The Ministry's reply is diplomatic but unambiguous: HASiL already "embodies similar principles" through its Dispute Resolution Department, audit communication protocols, internal SOPs, and codes of conduct.

The door is left "open for discussion," but no commitment is made to a statutory or published framework.

KTP's View

The Ministry's response should be read as a status quo affirmation, not a reform announcement. Section 103 remains. The SCIT structure remains. The model litigant framework is deferred. What changes, modestly, is resourcing, refund processing efficiency, and the public articulation of internal governance principles.

For Malaysian SMEs, three practical implications follow:

First, plan financially for the appeal cycle. A tax dispute is not just a legal exercise; it is a cash flow event. The "Pay First" rule means that the disputed quantum must be in your funding plan from day one of the assessment.

Where the amount is material, engage early with HASiL on instalment arrangements before the 30-day window closes.

Second, build the audit file before you need it. With case selection driven by risk assessment criteria, the most effective defence is contemporaneous documentation, including transfer pricing files, supporting schedules, board minutes, and commercial rationale memos. The audit framework rewards taxpayers who can substantiate their positions on first request.

Third, exercise your procedural rights. The Ministry explicitly affirms the right to respond before assessment finalisation, the Form Q appeal process, and the formal complaint channels for officer conduct.
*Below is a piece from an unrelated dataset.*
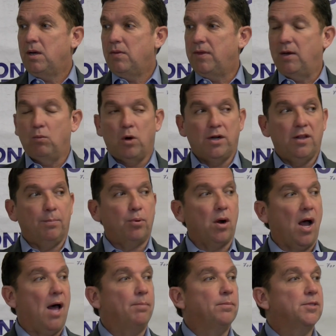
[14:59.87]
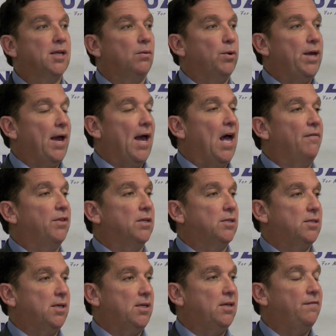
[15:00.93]
that one of the problems that we have in the
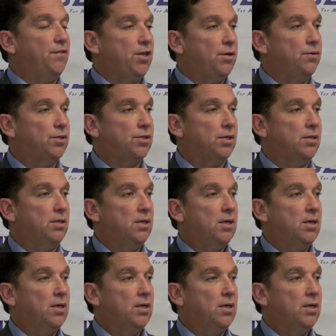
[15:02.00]
city of Houston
These rights are only as effective as the taxpayer's willingness to invoke them through proper channels, preferably with professional representation.

The Malaysian tax dispute environment in 2026 rewards preparation, not reaction. The Ministry has, in effect, told taxpayers what the rules of engagement will be. The question for every SME owner is whether their tax governance is calibrated to those rules.